▶ **EXCERPTED RECORDS**:

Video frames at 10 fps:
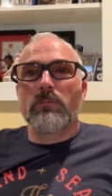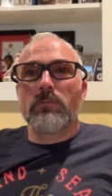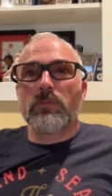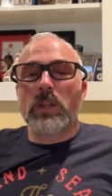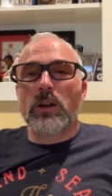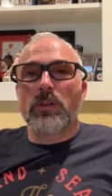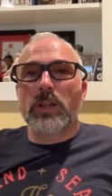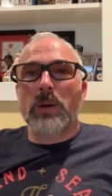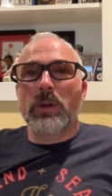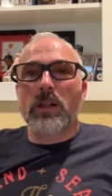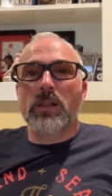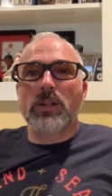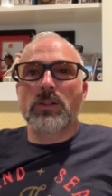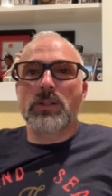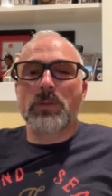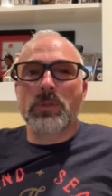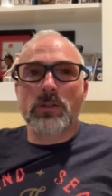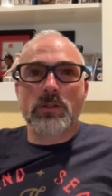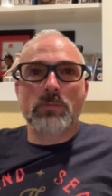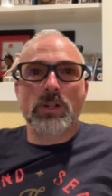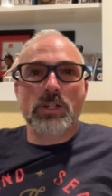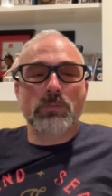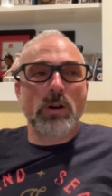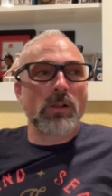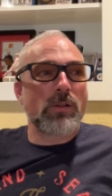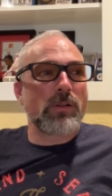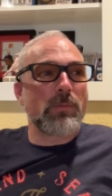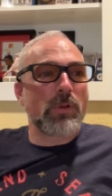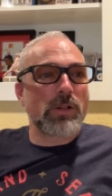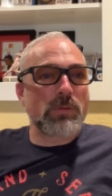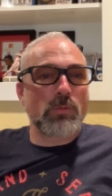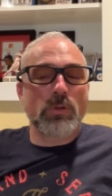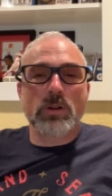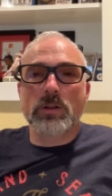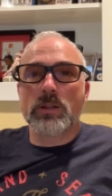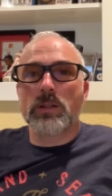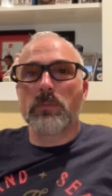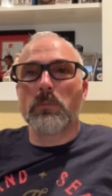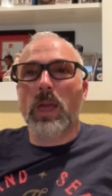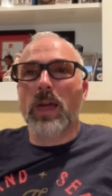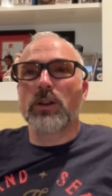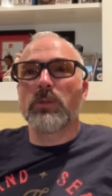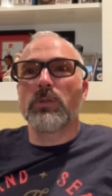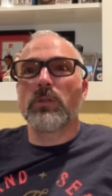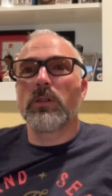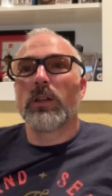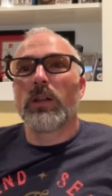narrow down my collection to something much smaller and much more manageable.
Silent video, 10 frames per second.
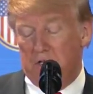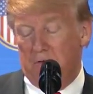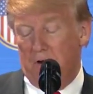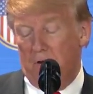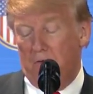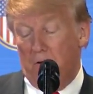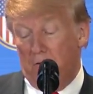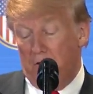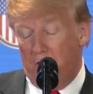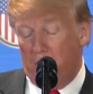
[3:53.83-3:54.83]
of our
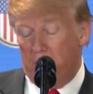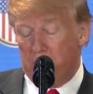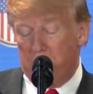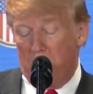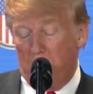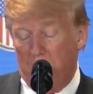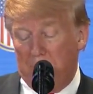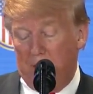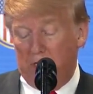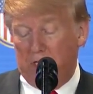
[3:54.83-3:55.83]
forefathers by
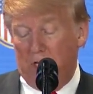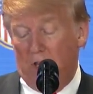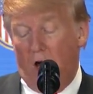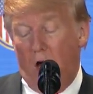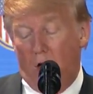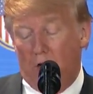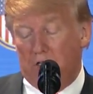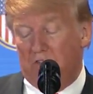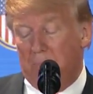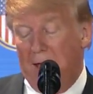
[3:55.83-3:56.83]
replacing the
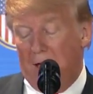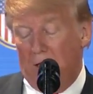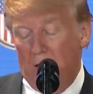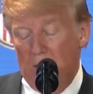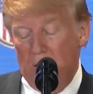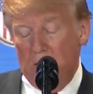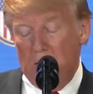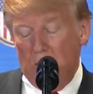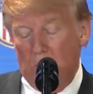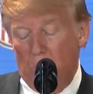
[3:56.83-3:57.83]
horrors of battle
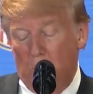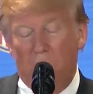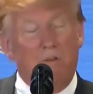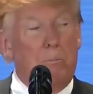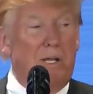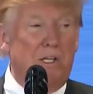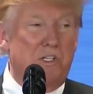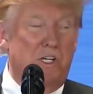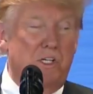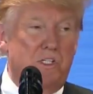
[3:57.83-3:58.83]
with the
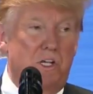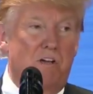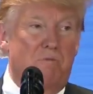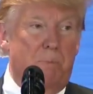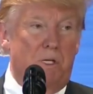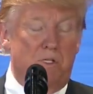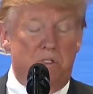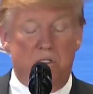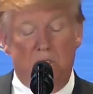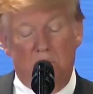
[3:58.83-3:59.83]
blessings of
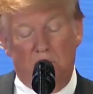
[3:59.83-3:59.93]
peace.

▶ **EXERCISE OBJECTIVE**: Could the data be reproduced exactly, with the pictures omitted?

▶ **SOLUTION TO THIS EXERCISE**:
Video frames at 10 fps:
narrow down my collection to something much smaller and much more manageable.
Silent video, 10 frames per second.
[3:53.83-3:54.83]
of our
[3:54.83-3:55.83]
forefathers by
[3:55.83-3:56.83]
replacing the
[3:56.83-3:57.83]
horrors of battle
[3:57.83-3:58.83]
with the
[3:58.83-3:59.83]
blessings of
[3:59.83-3:59.93]
peace.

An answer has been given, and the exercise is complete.